§ Task goal
Reproduction without pictures: print every entry precisely as written.

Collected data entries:
-------------------------

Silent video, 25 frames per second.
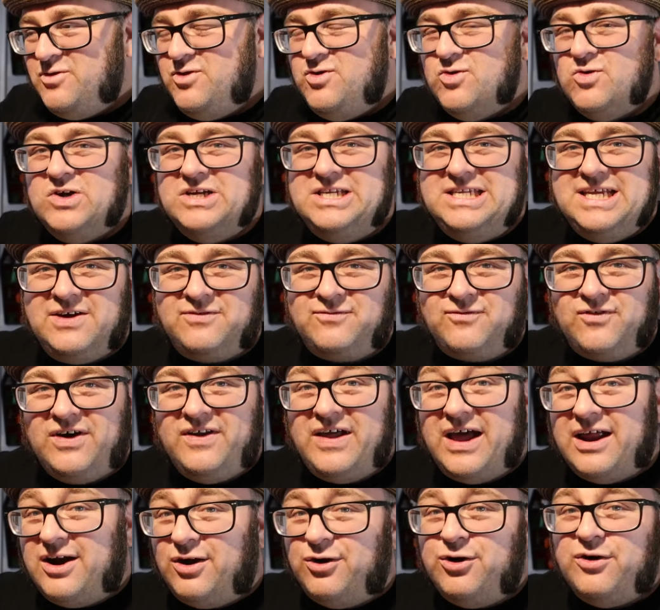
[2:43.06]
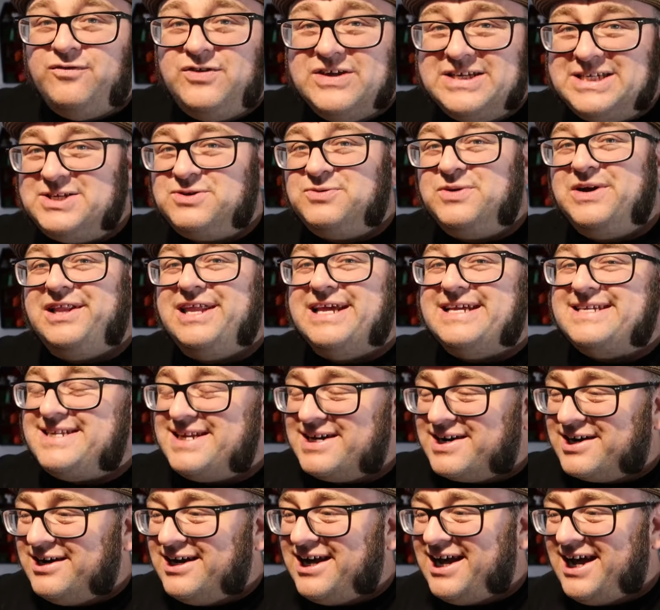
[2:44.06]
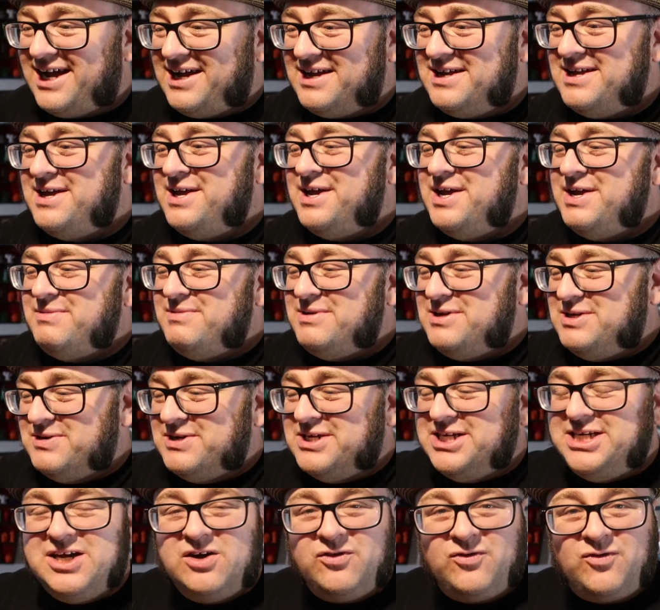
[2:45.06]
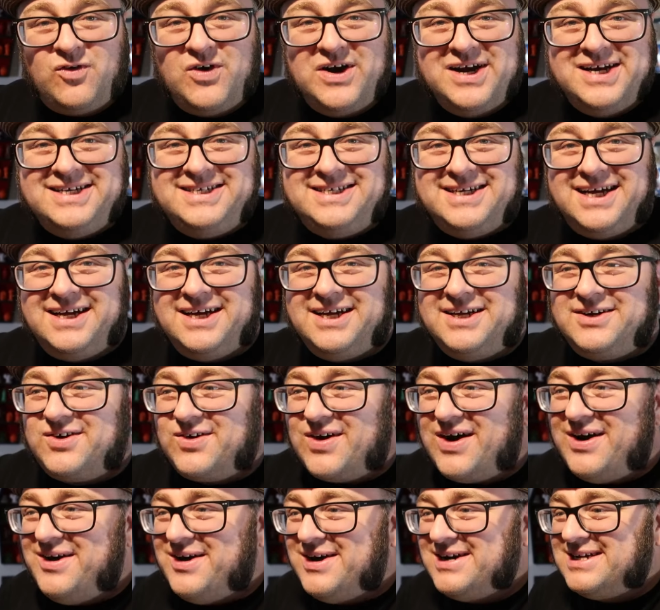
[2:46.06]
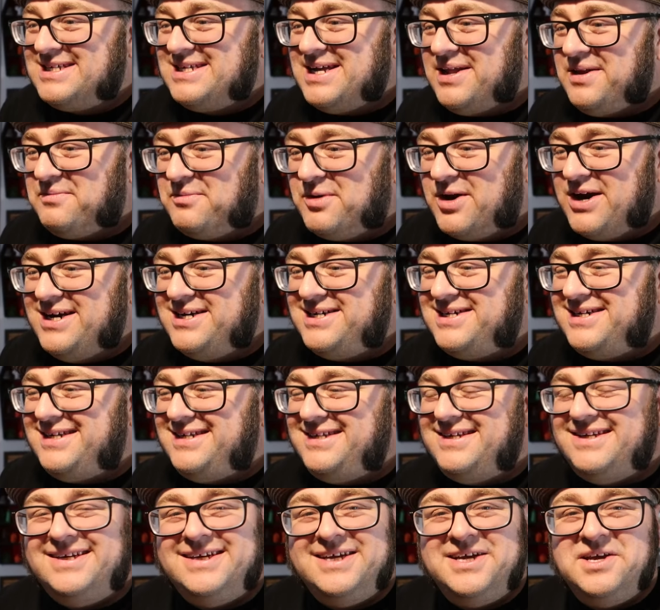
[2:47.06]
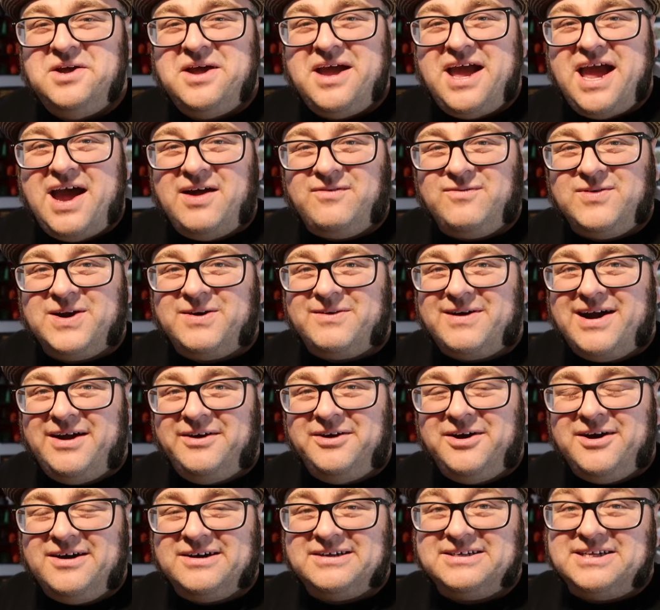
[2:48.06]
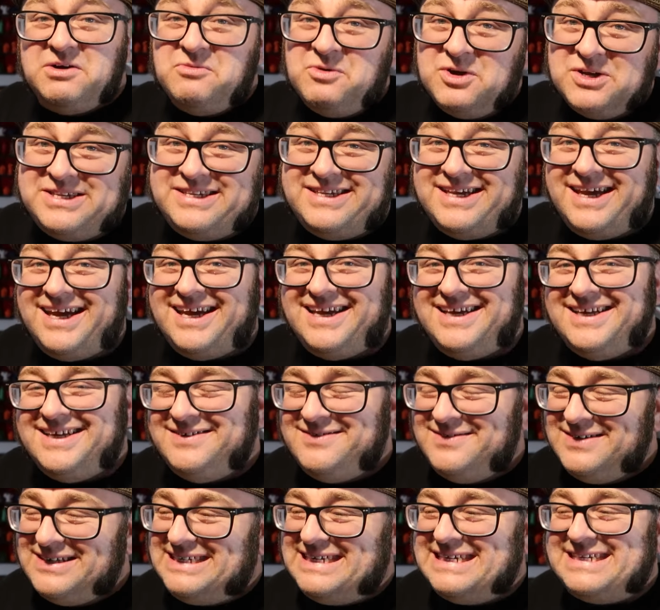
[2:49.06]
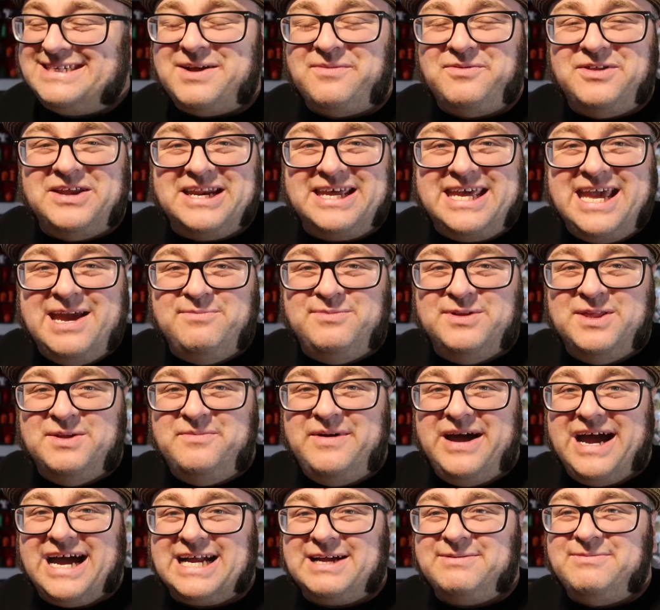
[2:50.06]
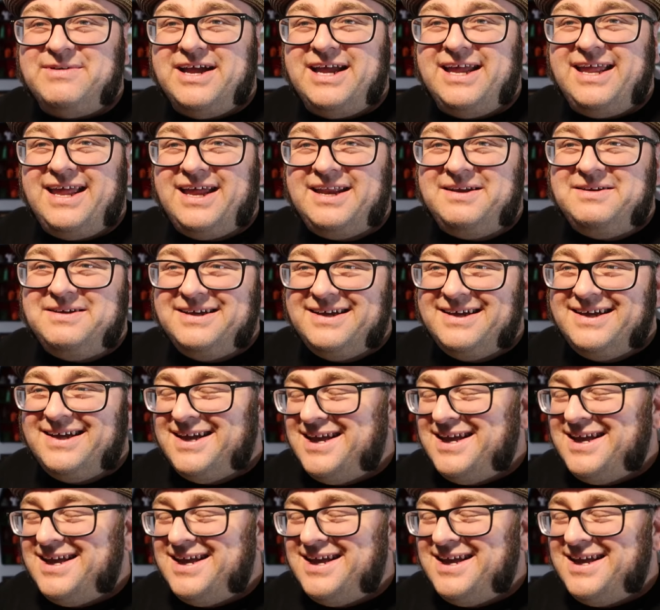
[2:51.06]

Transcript: do a different, I don't know if this is realistic or not, do a different uh, Groundhog celebration every Groundhog Day. We'll see. This is something to keep in the back of my head.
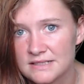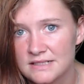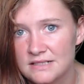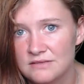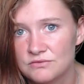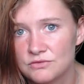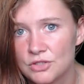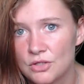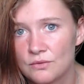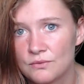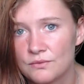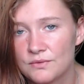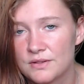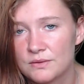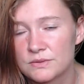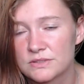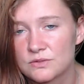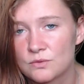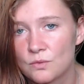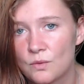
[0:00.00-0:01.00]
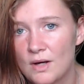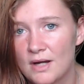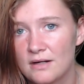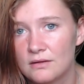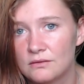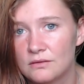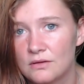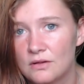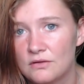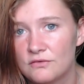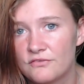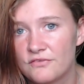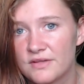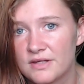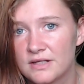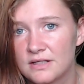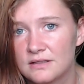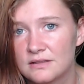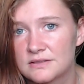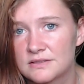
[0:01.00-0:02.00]
even though there was quite a lot of
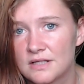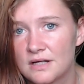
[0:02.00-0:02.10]
things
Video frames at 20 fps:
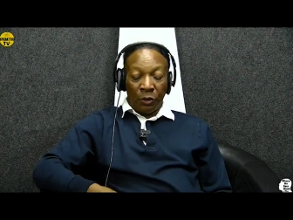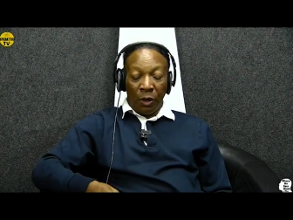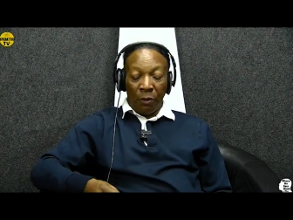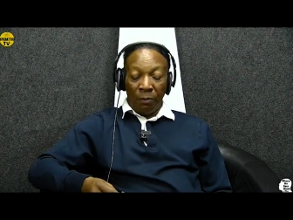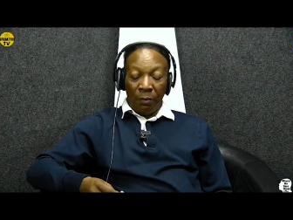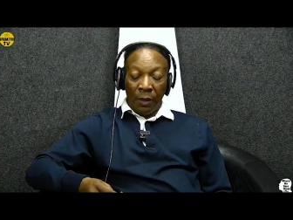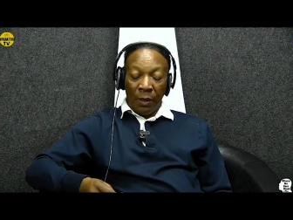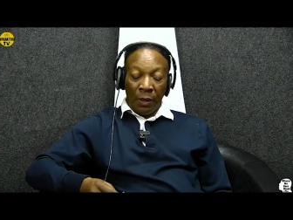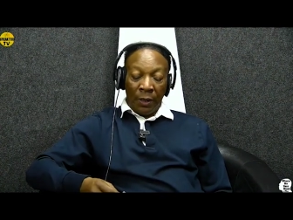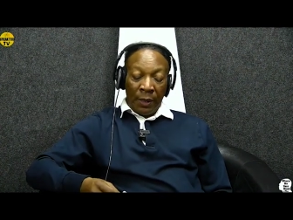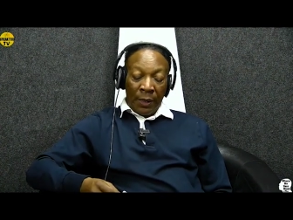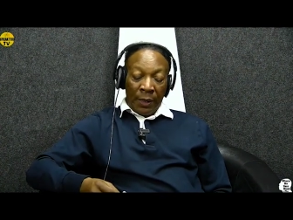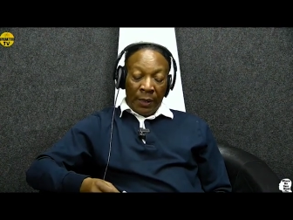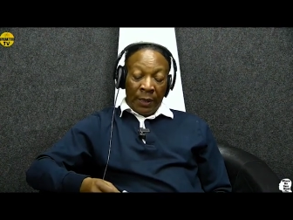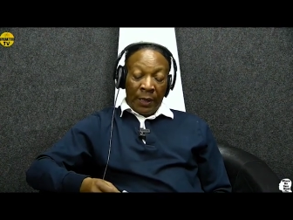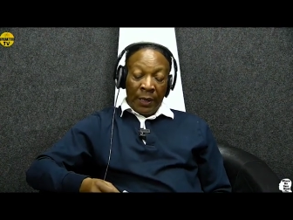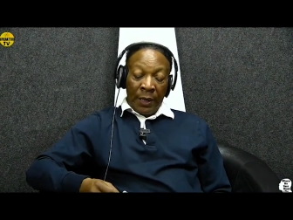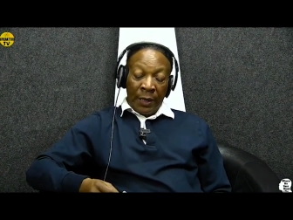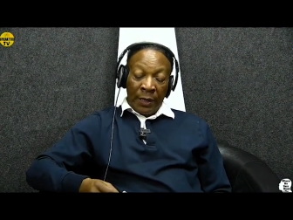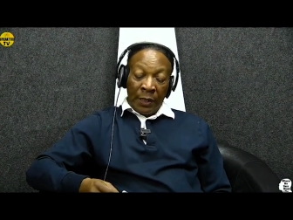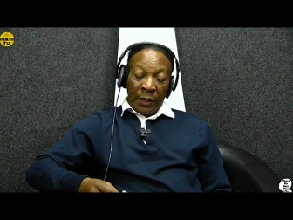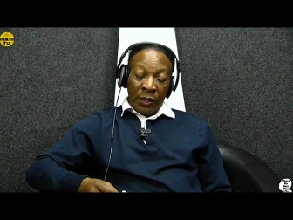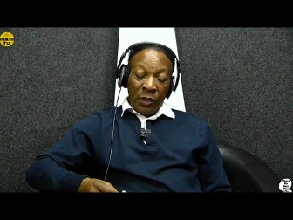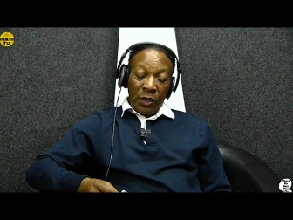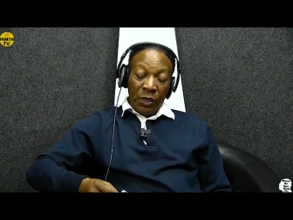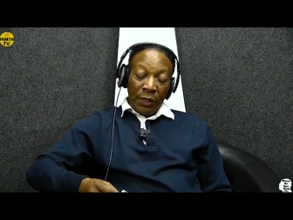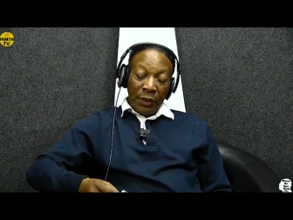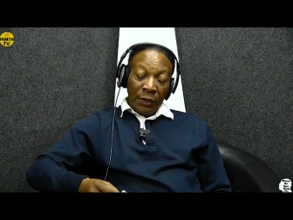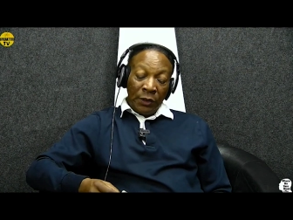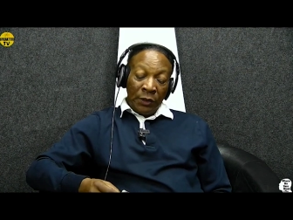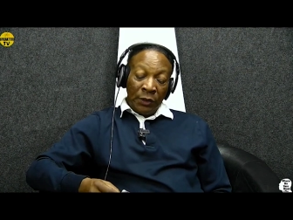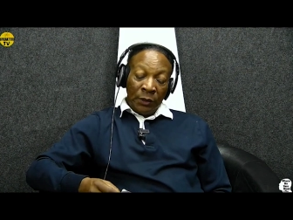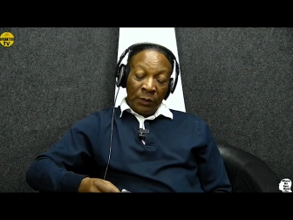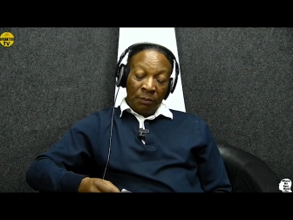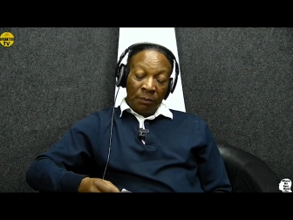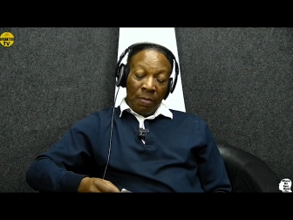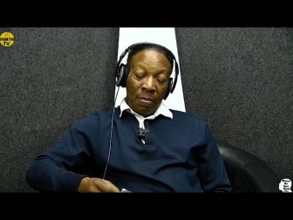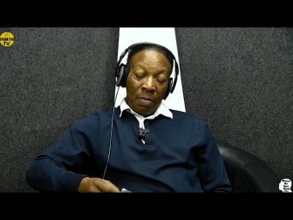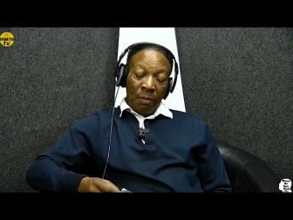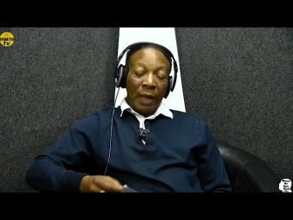So you can,
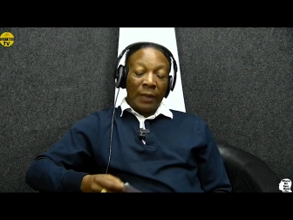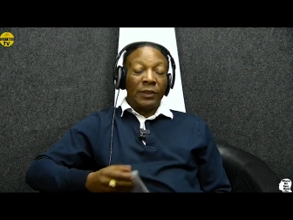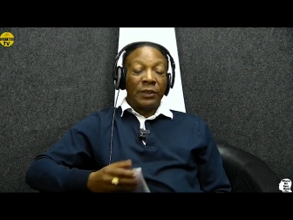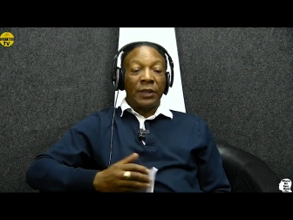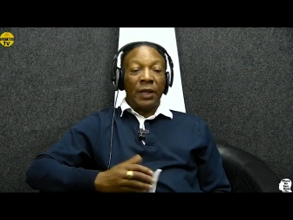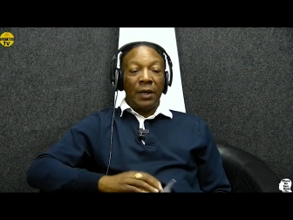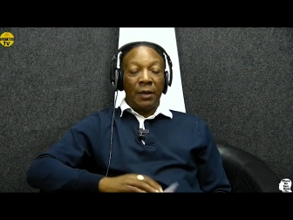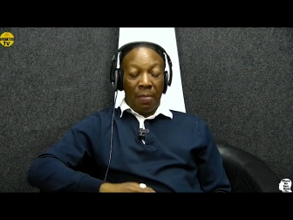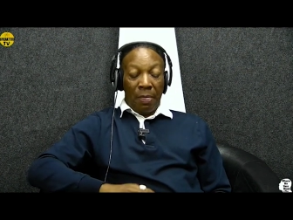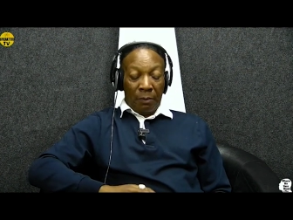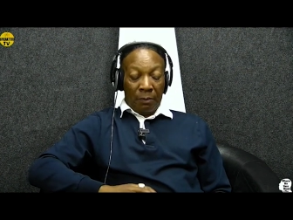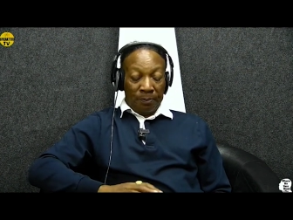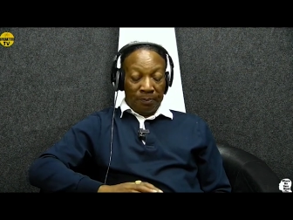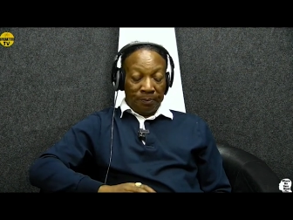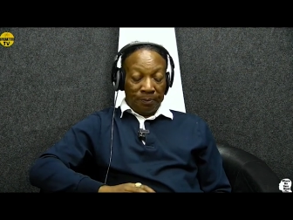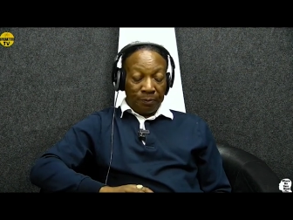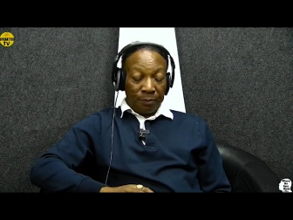as I say,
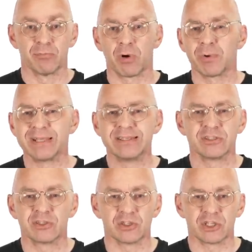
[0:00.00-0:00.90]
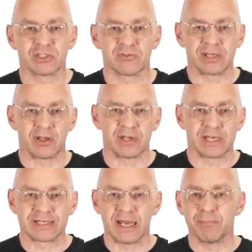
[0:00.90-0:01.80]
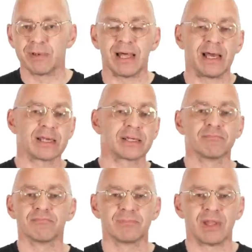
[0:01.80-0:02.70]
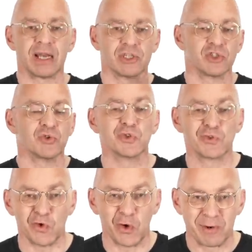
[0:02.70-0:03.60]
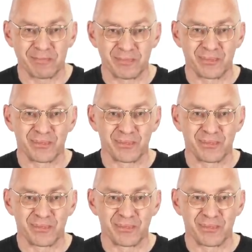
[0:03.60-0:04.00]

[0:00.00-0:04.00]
Probably easiest to just write down an example like 9 choose 4.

-------------------------

§ Answer for this exercise
Silent video, 25 frames per second.
[2:43.06]
[2:44.06]
[2:45.06]
[2:46.06]
[2:47.06]
[2:48.06]
[2:49.06]
[2:50.06]
[2:51.06]

Transcript: do a different, I don't know if this is realistic or not, do a different uh, Groundhog celebration every Groundhog Day. We'll see. This is something to keep in the back of my head.
[0:00.00-0:01.00]
[0:01.00-0:02.00]
even though there was quite a lot of
[0:02.00-0:02.10]
things
Video frames at 20 fps:
So you can,
as I say,
[0:00.00-0:00.90]
[0:00.90-0:01.80]
[0:01.80-0:02.70]
[0:02.70-0:03.60]
[0:03.60-0:04.00]

[0:00.00-0:04.00]
Probably easiest to just write down an example like 9 choose 4.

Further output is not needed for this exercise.